Which actually makes it a perfect government tax policy:  it’s barely noticed by the public, it’s easier to collect / enforce (457 companies vs. many thousands of retail outlets), and best of all, if it fails to have the desired effect (making people drink less of the stuff), Nanny Government can simply increase the tax rate until it does — or until the supplier companies either quit or go out of business, which won’t happen because Coca-Cola / PepsiCo / Dr. Pepper / Cadbury-Schweppes etc. are collectively richer than Great Britain.  So there is theoretically no limit as to how much tax revenue the BritGov could collect from this policy.

And all because you, you fat bastards, insist on buying your kids Big Gulps and pouring  Dr.

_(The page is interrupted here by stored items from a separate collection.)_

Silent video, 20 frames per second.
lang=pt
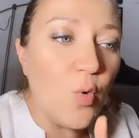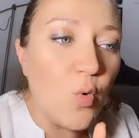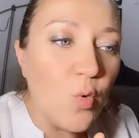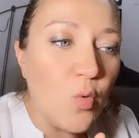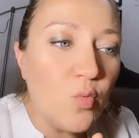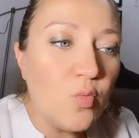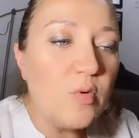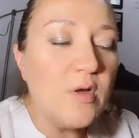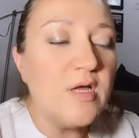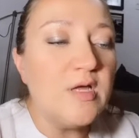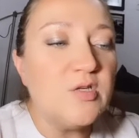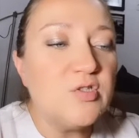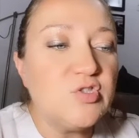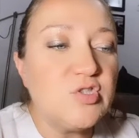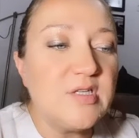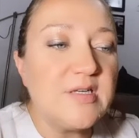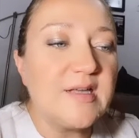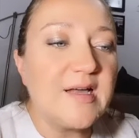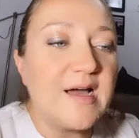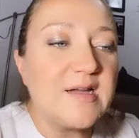1
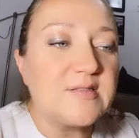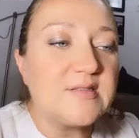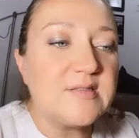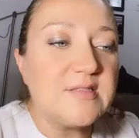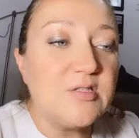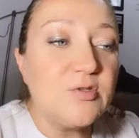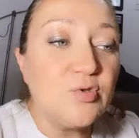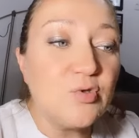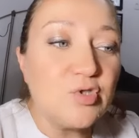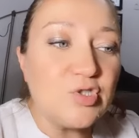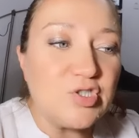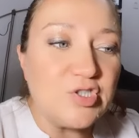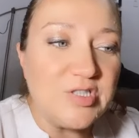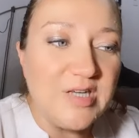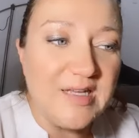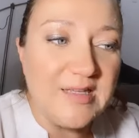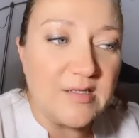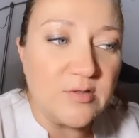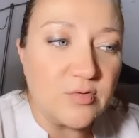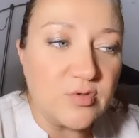de
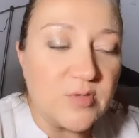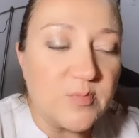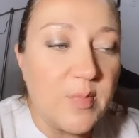carcinogênicos,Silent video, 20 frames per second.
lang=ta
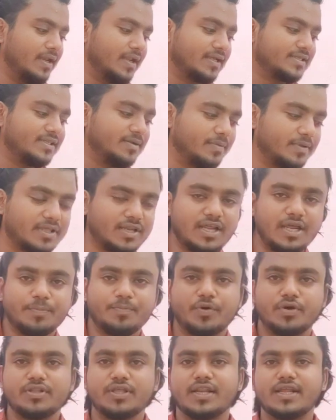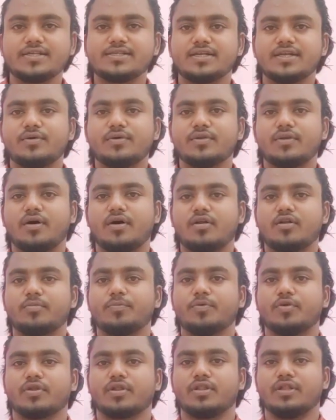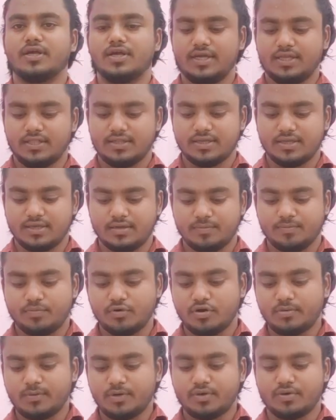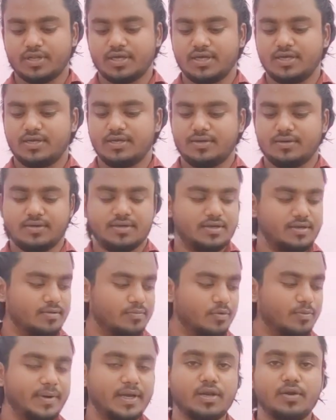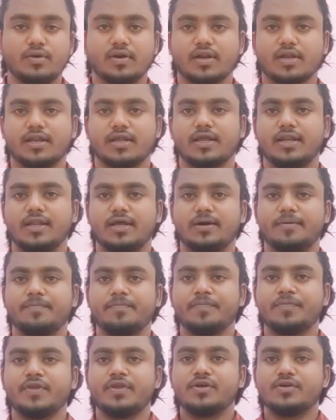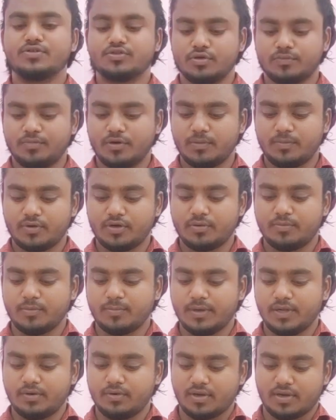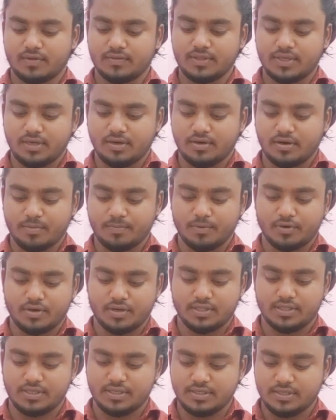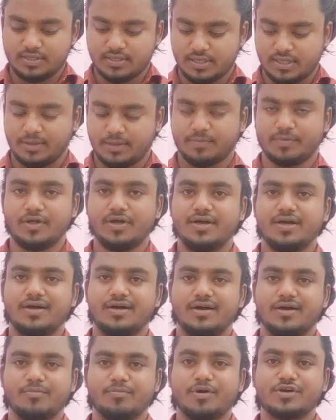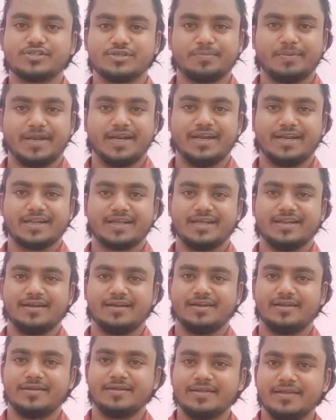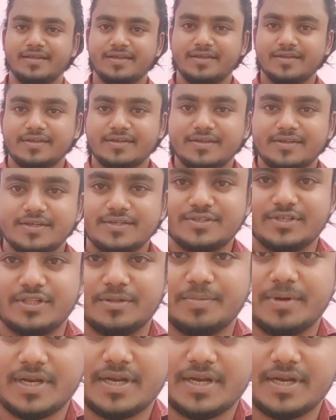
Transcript: நெக்ஸ்ட் பார்த்தீங்கன்னா இப்போ வந்து ரீசெண்டாக ஒரு ஆர்டர் போட்டிருந்தேன் இந்த போபோவோட மொபைல் ஹோல்டர் இருக்கு இல்லையா ஸோ போபோவோட மொபைல் ஹோல்டர் வந்து நான் ஆர்டர் போட்டிருந்தேன் அது இப்போலாம் அன்பாக்ஸும் பண்ணிகிட்ருக்கேன் நான் ஸோ இது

Pepper over their sugary breakfast cereals (a rant for another time, coming very soon to these pages).

And at the bottom of all this, of course is the reason why Gummint — in this case the Brit manifestation thereof — should care about fat children at all.   It’s not because they’re concerned for the chillins’ health (although that’s the figleaf), but because when obesity causes health issues, then said issues have to be covered by the foul (but government-funded) National Health Service.

Which brings us back — AGAIN — to Ambrose Bierce’s dictum.  It’s all about the fucking money.

At the beginning of this post, I said that Bierce’s death was much lamented but as I think about it, I’m glad that my favorite cynic of all time isn’t around to see all this.  He’d probably commit suicide.


And as a footnote, allow me to recommend unreservedly The Devil’s Dictionary, which under the reign of World-Emperor Kim would be a required textbook in all high-school curricula.